**Data listing:**
__________

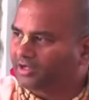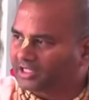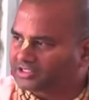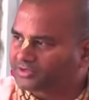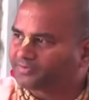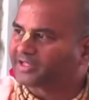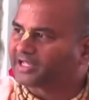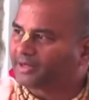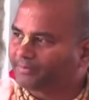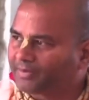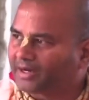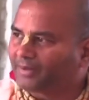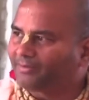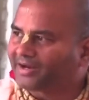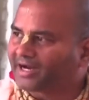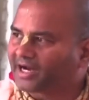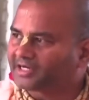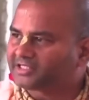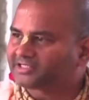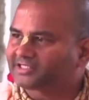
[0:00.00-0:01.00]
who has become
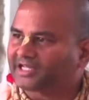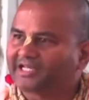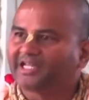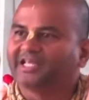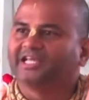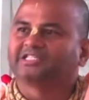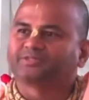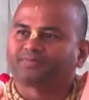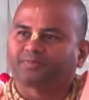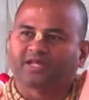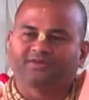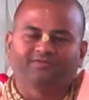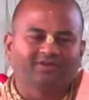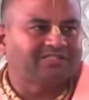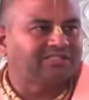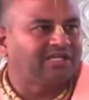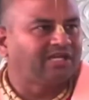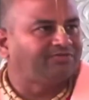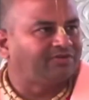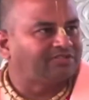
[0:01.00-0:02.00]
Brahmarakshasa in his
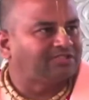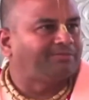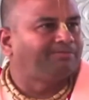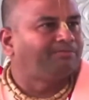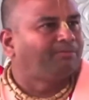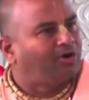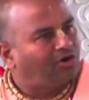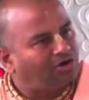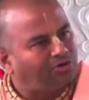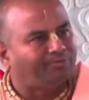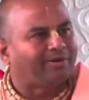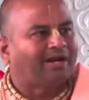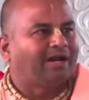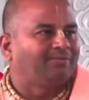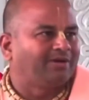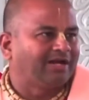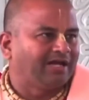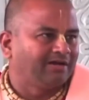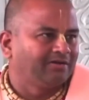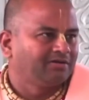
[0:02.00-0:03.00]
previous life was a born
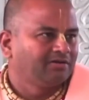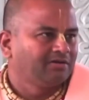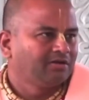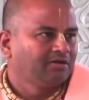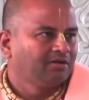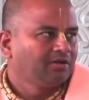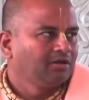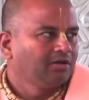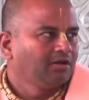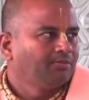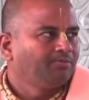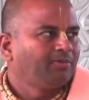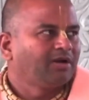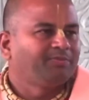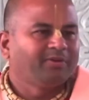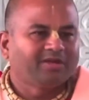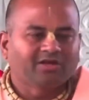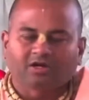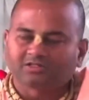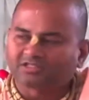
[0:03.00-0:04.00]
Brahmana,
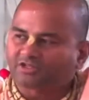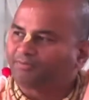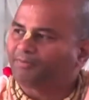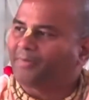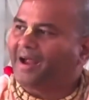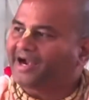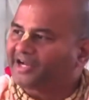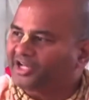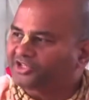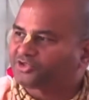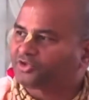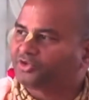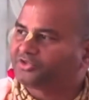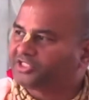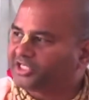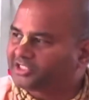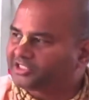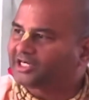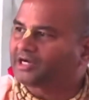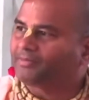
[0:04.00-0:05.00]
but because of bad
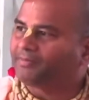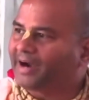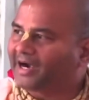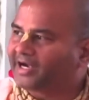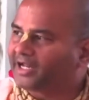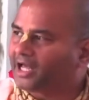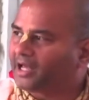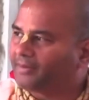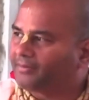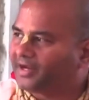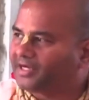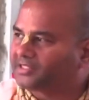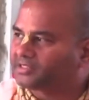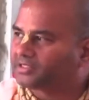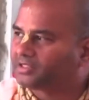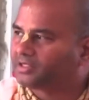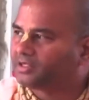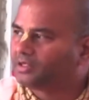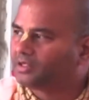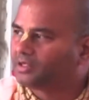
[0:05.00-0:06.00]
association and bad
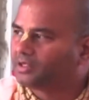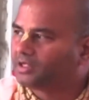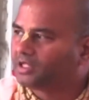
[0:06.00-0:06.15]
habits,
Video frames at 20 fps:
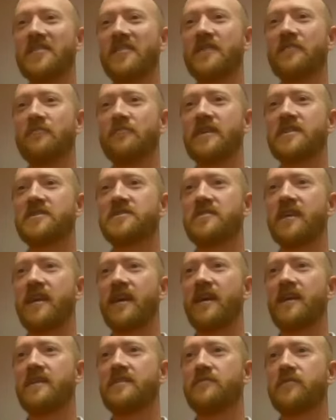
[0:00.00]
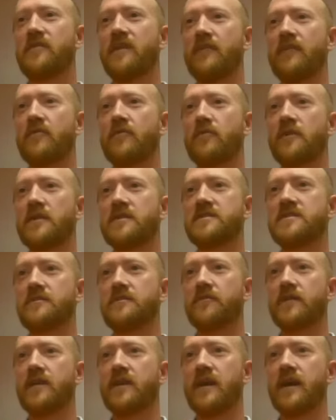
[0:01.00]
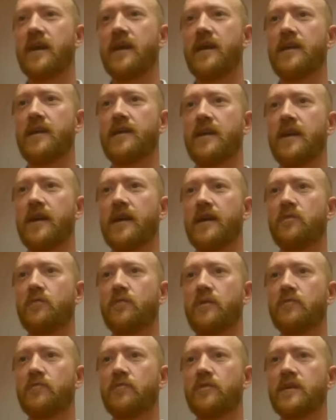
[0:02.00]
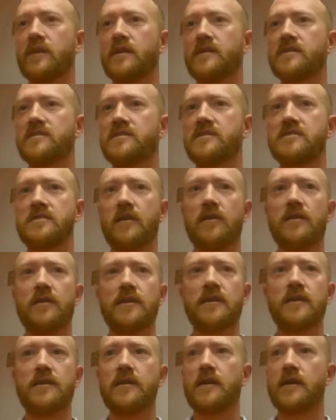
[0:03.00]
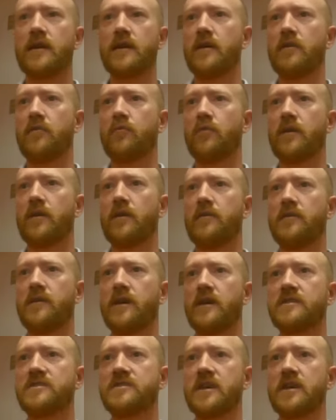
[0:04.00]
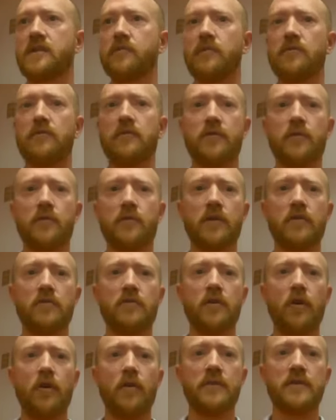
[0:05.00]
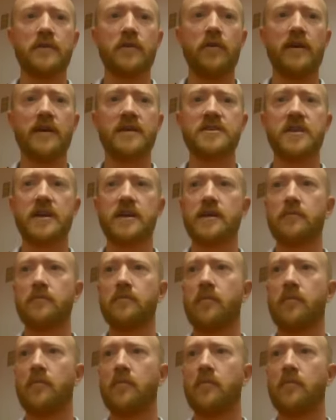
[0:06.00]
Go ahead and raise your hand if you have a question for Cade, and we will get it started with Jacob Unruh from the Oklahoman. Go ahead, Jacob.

__________

**Exercise goal:** Take the data above and set it down exactly, images excluded.

**Exercise result:**
[0:00.00-0:01.00]
who has become
[0:01.00-0:02.00]
Brahmarakshasa in his
[0:02.00-0:03.00]
previous life was a born
[0:03.00-0:04.00]
Brahmana,
[0:04.00-0:05.00]
but because of bad
[0:05.00-0:06.00]
association and bad
[0:06.00-0:06.15]
habits,
Video frames at 20 fps:
[0:00.00]
[0:01.00]
[0:02.00]
[0:03.00]
[0:04.00]
[0:05.00]
[0:06.00]
Go ahead and raise your hand if you have a question for Cade, and we will get it started with Jacob Unruh from the Oklahoman. Go ahead, Jacob.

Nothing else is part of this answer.